Vor allem auf Strecken im Raum Stuttgart kam es übermäßig häufig zu Zugausfällen und Verspätungen. Auch viele Fahrgäste der Süd- und der Gäubahn mussten lange Wartezeiten in Kauf nehmen. In einer Pressekonferenz am Montag hat der Minister die Bahn nochmals aufgefordert, die gravierenden Mängel so schnell wie möglich zu beseitigen.
Zu keinem anderen Thema wird Hermann zurzeit häufiger persönlich angesprochen. Täglich bekommt der grüne Politiker Briefe und EMails zugeschickt, in denen Betroffene klagen. Sie berichten etwa von verdreckten, überfüllten Waggons und fehlenden Informationen. Dass die Klagen nicht haltlos sind, zeigt eine Statistik von Land und Bahn.
87 Züge ausgefallen
Danach sind allein in der vergangenen Woche 87 Züge auf Teilstrecken und 78 Züge komplett ausgefallen. Das sind rund 1,5 Prozent aller Verbindungen im Regionalverkehr. Die Bahn will die Ausfallquote unter ein Prozent drücken. Auch bei der Pünktlichkeit hapert es teils gewaltig – für Hermann eine „unzumutbare“Situation. Auf manchen Strecken wie der Südbahn, der Frankenbahn zwischen Stuttgart und Würzburg sowie der Remsbahn zwischen Stuttgart und Donauwörth sind bis zu 20 Prozent aller Züge verspätet gefahren. Dabei gelten sie erst dann als unpünktlich, wenn sie mehr als sechs Minuten länger brauchen.

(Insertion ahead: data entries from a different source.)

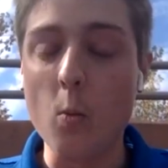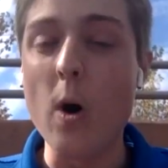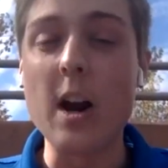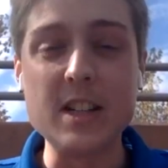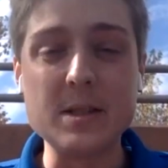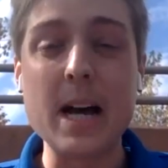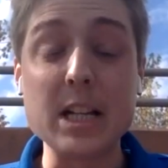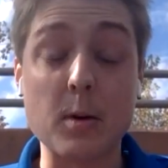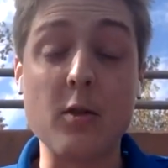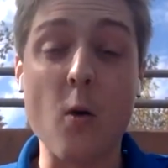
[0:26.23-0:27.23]
one of his
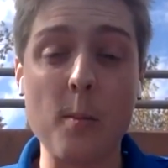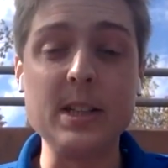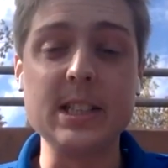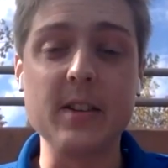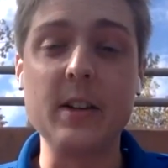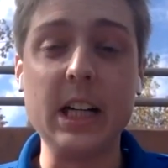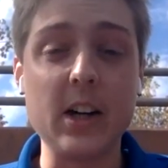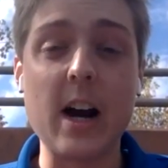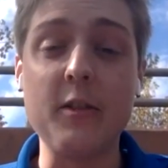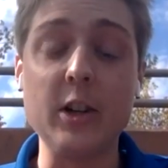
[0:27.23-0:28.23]
best performances of the
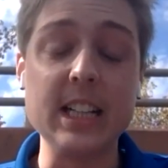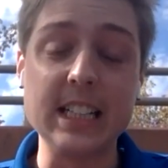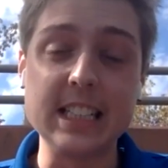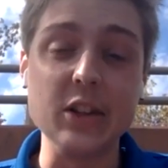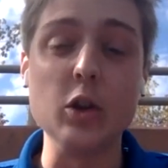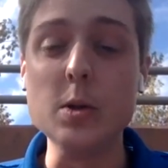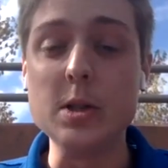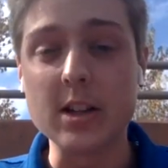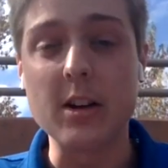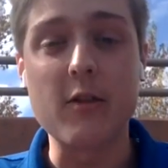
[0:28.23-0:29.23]
year after Tennessee
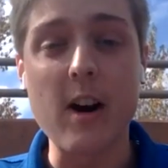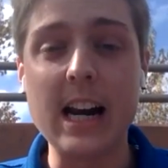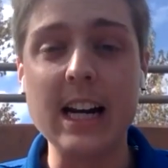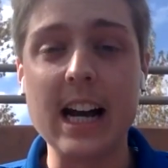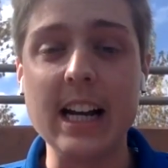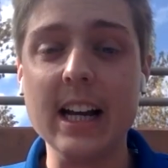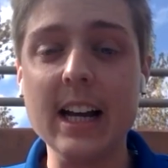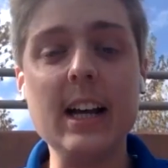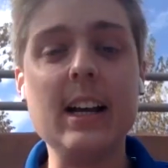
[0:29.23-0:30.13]
loses on Friday night.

Bis September hatte die Deutsche Bahn das Regionalnetz zumeist allein betrieben. Im Rahmen des neuen Verkehrsvertrags übernehmen ab 2019 die privaten Anbieter Abellio und Go-Ahead einzelne Strecken. Weil der alte Kontrakt aber bereits dieses Jahr endet, hat die Bahn einen Übergangsvertrag mit dem Land Baden-Württemberg geschlossen. Darin verpflichtet sie sich, bis zum Einstieg der privaten Betreiber weiterhin ihre Qualitätsstandards zu gewährleisten. Davon kann angesichts der Probleme nicht die Rede sein. „Wir haben nicht das gebracht, was wir uns selber vorstellen“, räumt DBRegionalchef David Weltzien ein.

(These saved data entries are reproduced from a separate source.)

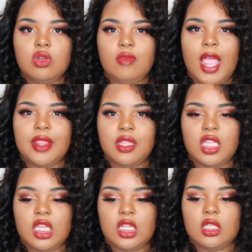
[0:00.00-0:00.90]
rather
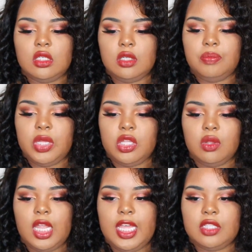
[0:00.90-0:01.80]
than putting
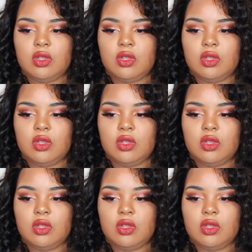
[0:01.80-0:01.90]
your legs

Bahn spricht von Fahrzeugschäden
Schon vor vier Wochen hatte sich ein Team aus Bahnmanagern und Ministerialbeamten daran gemacht, etliche Probleme zu lösen. Vertreter der Bahn mussten wöchentlich zum Rapport ins Ministerium. Bisher hat sich die Lage nur leicht entspannt. „Einem so großen und erfahrenen Unternehmen darf so etwas nicht passieren“, beklagte Hermann. Das Land müsse darauf bestehen, dass die versprochenen Leistungen auch eingehalten werden. Weil dies nicht passiere, solle die Bahn nun erstmals eine Strafe zwischen fünf und sieben Millionen Euro zahlen. Die Bahn führt die Behinderungen im betrieblichen Ablauf auf einen unerwartet hohen Krankenstand beim Personal und Fahrzeugschäden zurück. Auch, dass sie in kurzer Zeit zwei Fahrplanwechsel zu bewältigen hatte, habe sich negativ ausgewirkt. „Jeder Fahrplanwechsel bringt Unruhe ins System, da sich Abläufe erst einspielen müssen“, sagt Weltzien. Der letzte Wechsel am 11. Dezember habe aber bereits relativ reibungslos funktioniert.

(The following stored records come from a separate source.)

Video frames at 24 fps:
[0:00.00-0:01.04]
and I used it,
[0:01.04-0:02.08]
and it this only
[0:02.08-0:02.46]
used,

Laut Hermann arbeiten die Mitarbeiter unter hohem Druck daran, die Missstände zeitnah abzustellen. In den nächsten Monaten sollen „zahlreiche moderne Fahrzeuge aus anderen Regionen Deutschlands“eingesetzt werden – nachdem sie ausgiebig getestet wurden. Denn Bahntöchter aus anderen Bundesländern stellten bislang oft defekte Waggons und Loks zur Verfügung. Deshalb verstärken rund 20 Mitarbeiter aus ganz Deutschland die Werkstätten im Land. Es wird Sonderschichten zum Jahreswechsel geben, außerdem sollen mehr Lokführer in Bereitschaft sein.
Bei den durch Verspätungen besonders betroffenen Fahrgästen der Rems- und Frankenbahn entschuldigte sich die Deutsche Bahn bereits mit einer Gutscheinaktion.